Так было всегда. Сколько я себя помню – у отца всегда было наготове это выражение.
Выражение. Само слово немного путает меня. Выражение, – мысленно говорю я. Выражение, – произношу беззвучно, но очень четко артикулируя каждый звук. Выражение, выражение, выражение, выражение, – повторяю я снова и снова, до тех пор, пока слово не лишится значения, пока оно не скукожится, не усохнет, не сморщится. Выражение, выражение, выражение, выражение. Я тщательно выдавливаю из него жизнь, выжимаю, как половинку лимона. И когда оно отдает весь свой сок – теплый сок значения и смысла, – я сразу успокаиваюсь. Теперь оно мертвое и безвредное. Выражение.
Я делаю это редко. Я убиваю лишь те слова, которые кажутся мне опасными…
Я смотрю на отца. Его позвоночник безупречен, его силы бесконечны, его обмен веществ идеален, его движения совершенны. Белоснежные волосы на затылке чуть выбиваются из-под шапки. Отец поседел в ранней молодости, еще до моего рождения. Но седина совсем не портит его. Он красив.
А я пошла в мать. Мы обе – сосиски. Обе – толстые, оплывшие, неспортивные. Мы годимся только на то, чтобы волочиться за ним на буксире.
– Давай поговорим как взрослые люди.
– Давай.
Он встает, подходит к плите и принимается соскребать со сковородки остатки зеленой фасоли.
Зеленая фасоль очень экологична, в ней много витаминов и мало калорий, но мы с матерью толстеем и от нее…
Он ставит тарелку с добавкой мне под нос и снова возвращается к плите.
– Ты вообще отказываешься заниматься спортом?
Он стоит ко мне спиной. Я молча разглядываю стол. На нем три тарелки – моя с добавкой, его пустая и мамина полная – с нетронутым, остывшим, зеленым. Мама лежит в комнате на диване, уже довольно давно. Отдыхает после очередной истерики. Отсюда мне не видно ее, но я знаю, что она лежит на спине, раскинув опухшие ноги, прикрыв в своей особой манере глаза: верхние веки опущены не до конца, под ними видны оголенные желтоватые полоски пустых белков. Ее толстые щеки покрыты пунцовыми точечками…
Я осторожно дотрагиваюсь до своих щек – с левой все в порядке, на правой же по-прежнему нащупывается подлый нечувствительный островок.
– Если ты действительно совсем не хочешь заниматься спортом, я не стану тебя заставлять, – говорит он. – Обещаю. Так что – отказываешься?

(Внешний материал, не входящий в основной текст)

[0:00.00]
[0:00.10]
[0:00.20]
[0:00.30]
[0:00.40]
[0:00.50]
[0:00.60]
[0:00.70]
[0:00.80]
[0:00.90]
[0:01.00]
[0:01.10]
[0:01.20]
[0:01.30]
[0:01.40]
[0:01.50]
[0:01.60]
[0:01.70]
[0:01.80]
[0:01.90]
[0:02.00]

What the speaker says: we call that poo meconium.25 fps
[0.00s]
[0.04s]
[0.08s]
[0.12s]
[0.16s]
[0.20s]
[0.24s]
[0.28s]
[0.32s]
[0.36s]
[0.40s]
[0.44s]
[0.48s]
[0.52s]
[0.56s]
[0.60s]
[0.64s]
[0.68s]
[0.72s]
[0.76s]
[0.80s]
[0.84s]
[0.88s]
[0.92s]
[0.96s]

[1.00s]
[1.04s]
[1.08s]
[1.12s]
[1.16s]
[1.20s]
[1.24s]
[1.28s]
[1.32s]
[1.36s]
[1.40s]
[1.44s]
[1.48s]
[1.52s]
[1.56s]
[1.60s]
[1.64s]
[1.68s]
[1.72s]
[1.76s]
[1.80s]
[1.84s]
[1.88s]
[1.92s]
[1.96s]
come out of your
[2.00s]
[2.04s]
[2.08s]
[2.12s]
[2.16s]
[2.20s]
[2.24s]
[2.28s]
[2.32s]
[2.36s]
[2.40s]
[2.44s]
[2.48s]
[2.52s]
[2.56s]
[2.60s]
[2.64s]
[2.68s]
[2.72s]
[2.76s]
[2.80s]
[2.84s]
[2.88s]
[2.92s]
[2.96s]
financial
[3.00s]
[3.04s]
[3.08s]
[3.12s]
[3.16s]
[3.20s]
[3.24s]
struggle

Это неожиданный поворот. Это прекрасный шанс. Это мой счастливый билет в безоблачное детство – без пота, без беготни, без унижений, без одышки, без спортивных комбинезонов, без мокрого снега в рукавицах, без твердых нечувствительных пятен на щеках. Какой прекрасный шанс! Он явно говорит всерьез – а значит, выполнит свое обещание. Он говорит со мной грустно, но совсем не зло, мы говорим «как взрослые люди» – а значит, мой ответ не повлечет за собой скандала.

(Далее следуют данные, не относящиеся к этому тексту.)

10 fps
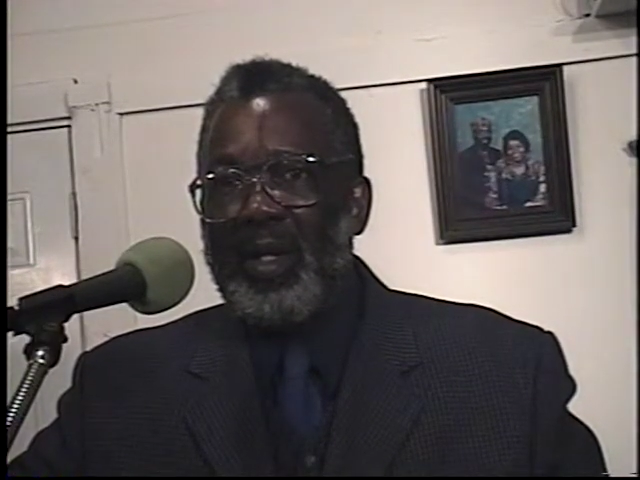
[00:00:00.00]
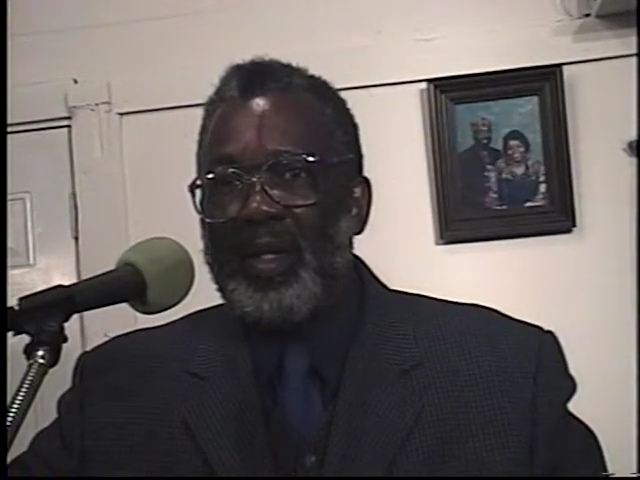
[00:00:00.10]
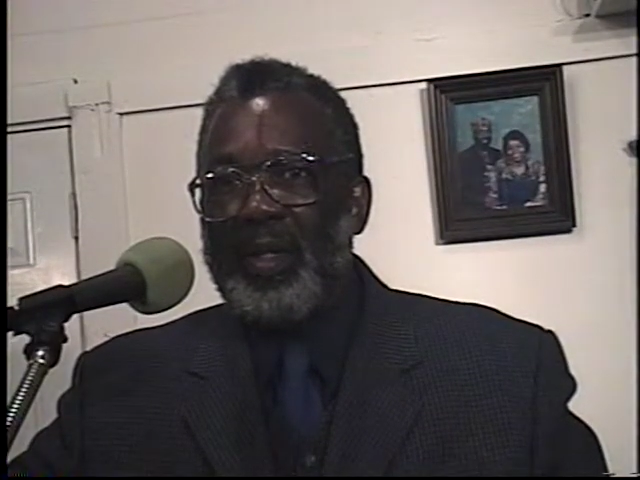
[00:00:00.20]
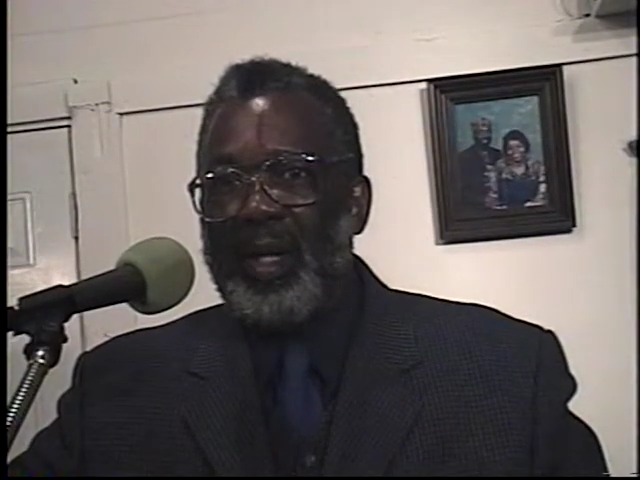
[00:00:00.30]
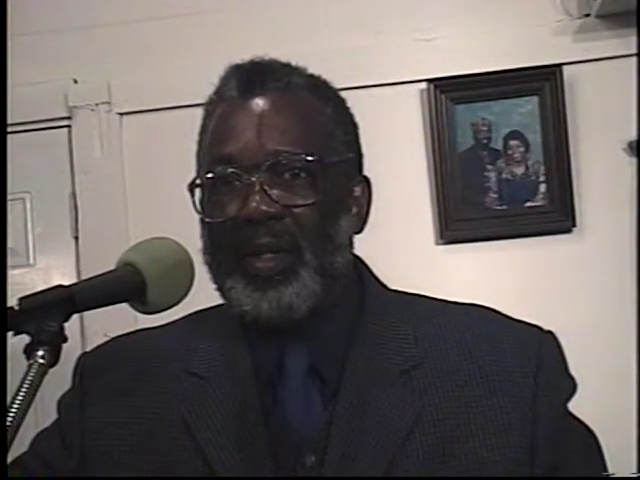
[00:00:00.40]

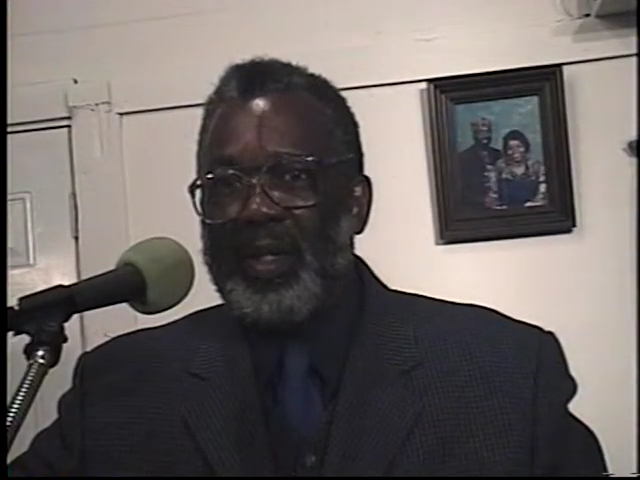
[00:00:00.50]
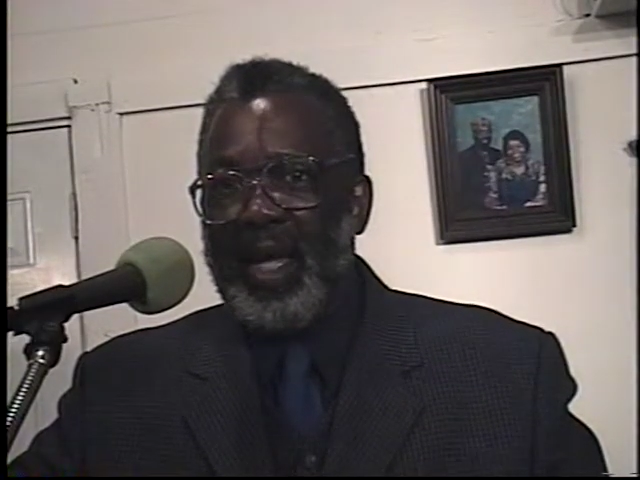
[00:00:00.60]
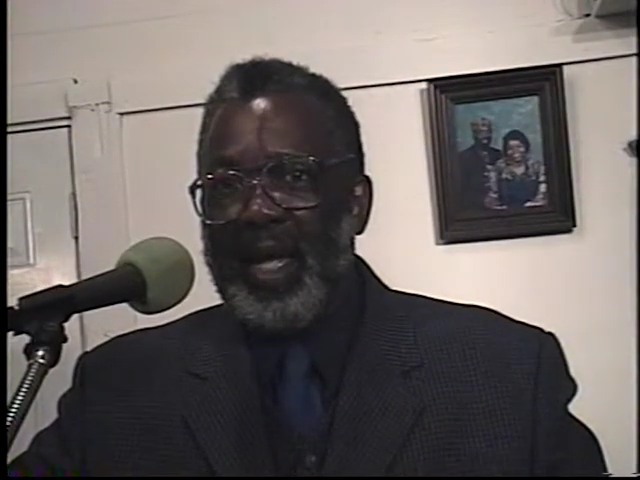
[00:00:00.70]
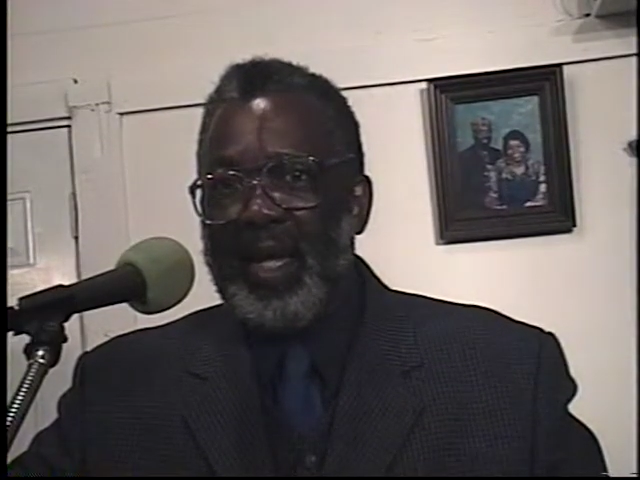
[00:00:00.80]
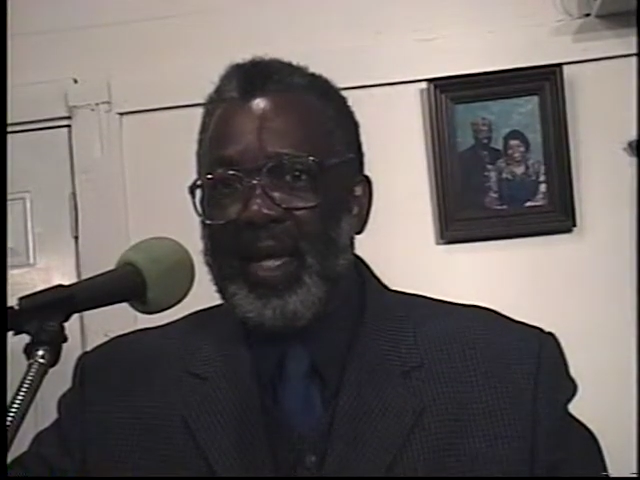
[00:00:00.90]
this
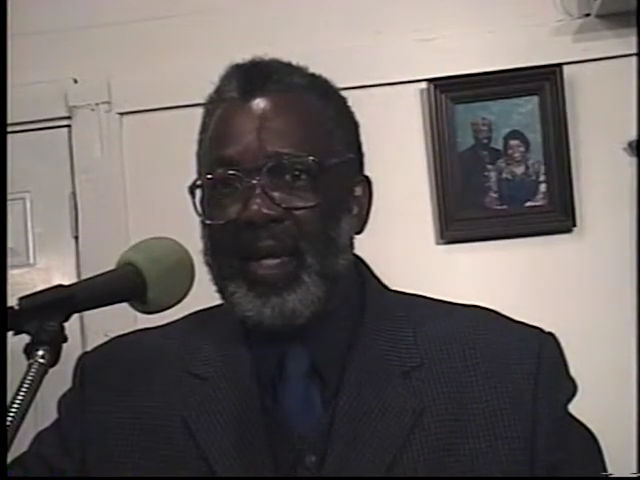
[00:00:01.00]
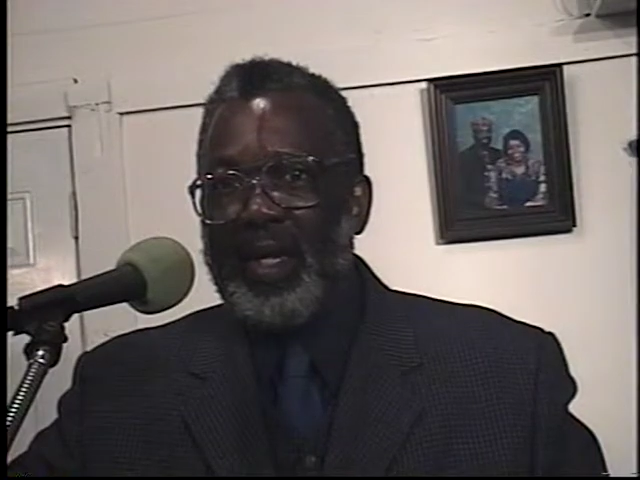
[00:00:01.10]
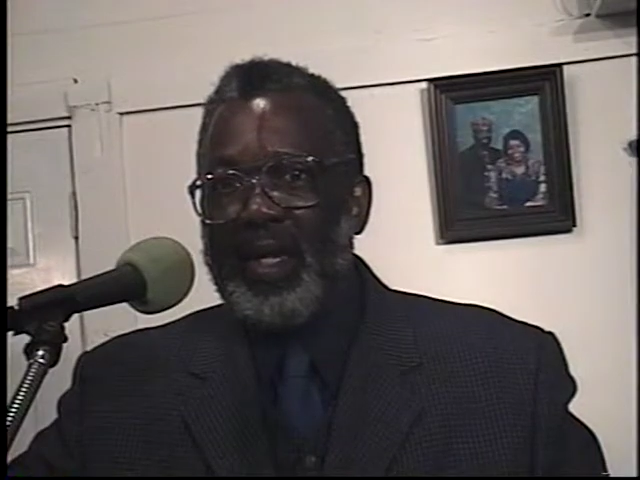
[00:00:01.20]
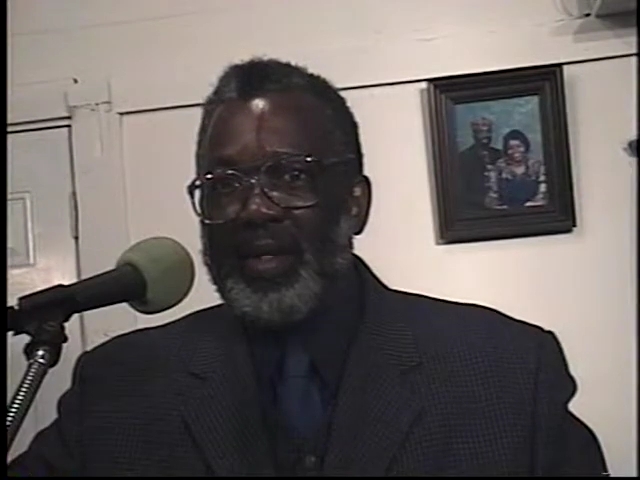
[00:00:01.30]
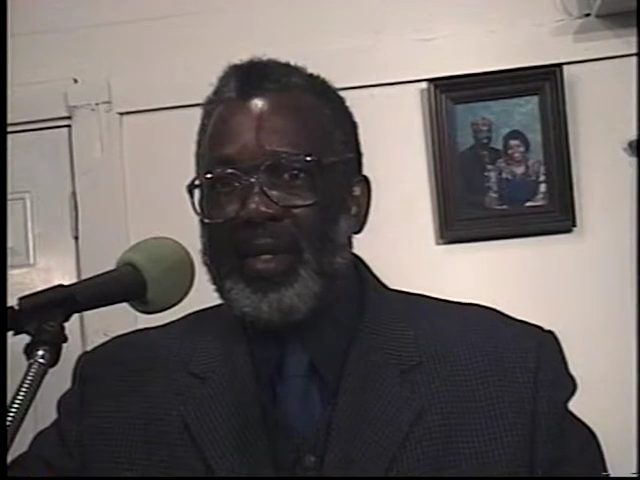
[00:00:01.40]
day
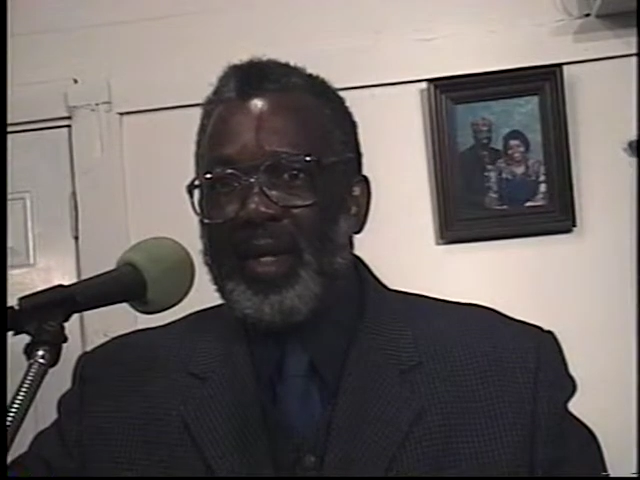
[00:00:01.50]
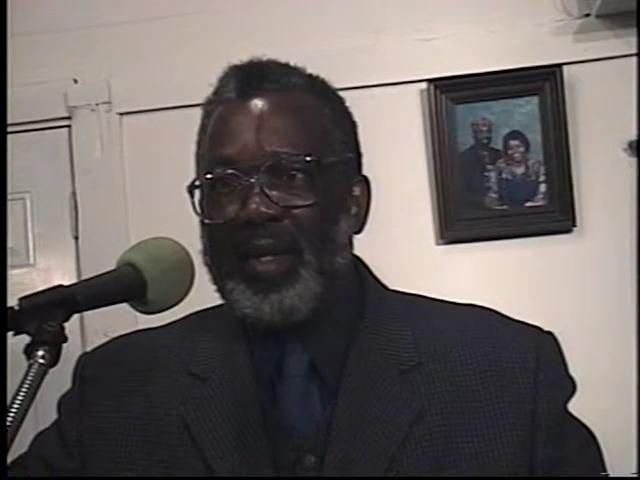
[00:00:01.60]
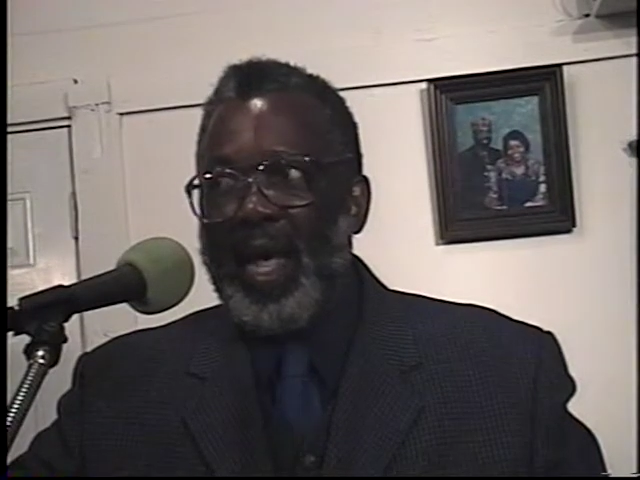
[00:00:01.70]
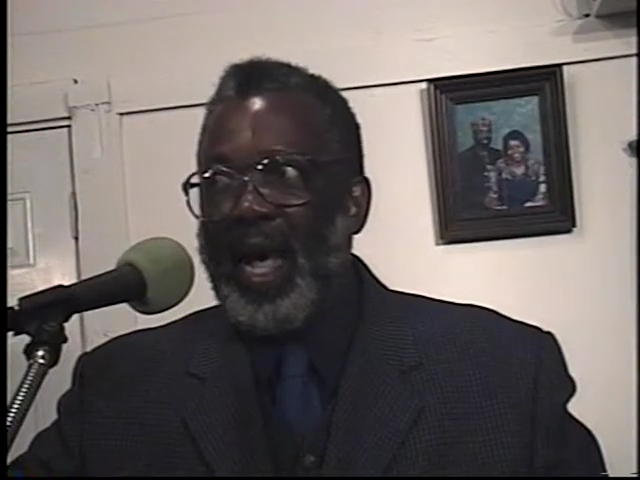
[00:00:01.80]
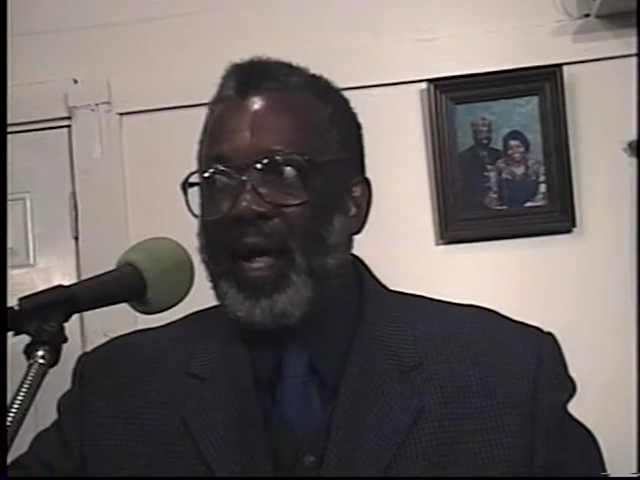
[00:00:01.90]
shall
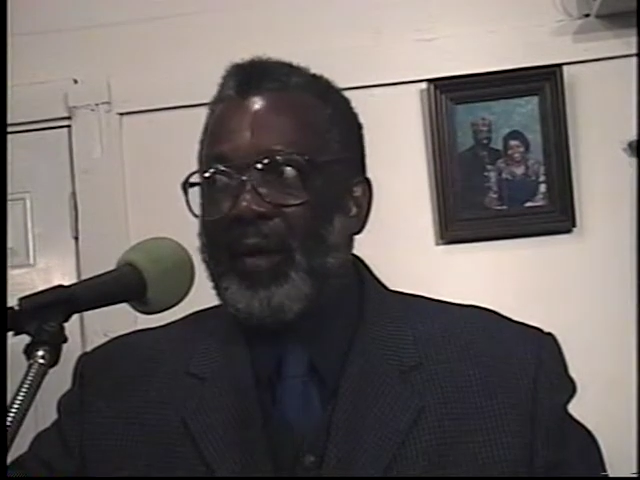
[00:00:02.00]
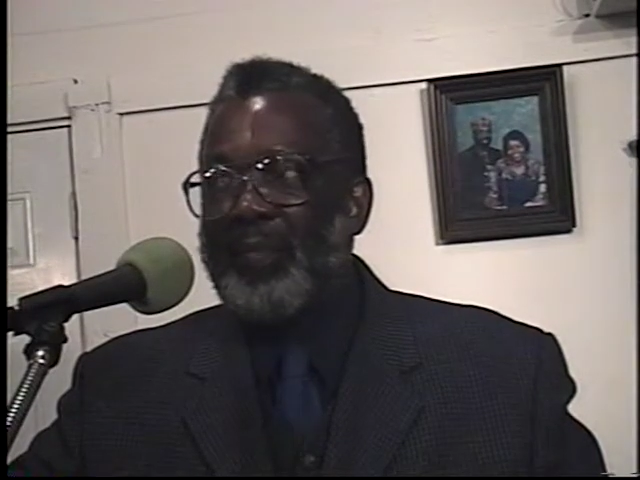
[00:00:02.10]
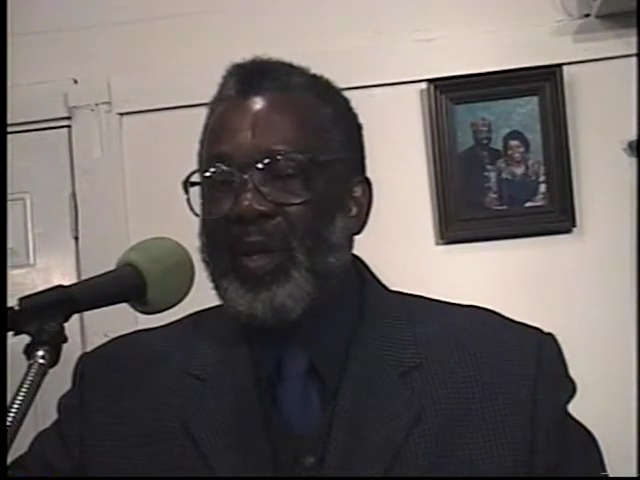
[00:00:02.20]
thou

И главное – он стоит ко мне спиной. А значит, я не увижу выражения его лица, и, значит, мне не придется смотреть ему в глаза, когда я наконец скажу: «Да. Отказываюсь».
Я тщательно прожевываю зеленую фасоль, проглатываю ее. Я открываю рот, все еще ничего не говоря, оттягивая момент счастья, смакуя про себя это «да», и это «от», и это «ка-зы-ва-юсь»…
Он возвращается к столу и садится напротив меня. Пристально смотрит. Ждет.
Я бодро говорю:
– Нет.
– Что «нет»?
– Нет, не отказываюсь. Просто мне не нравятся беговые лыжи. На беговых лыжах я кататься не буду. Лучше что-нибудь другое.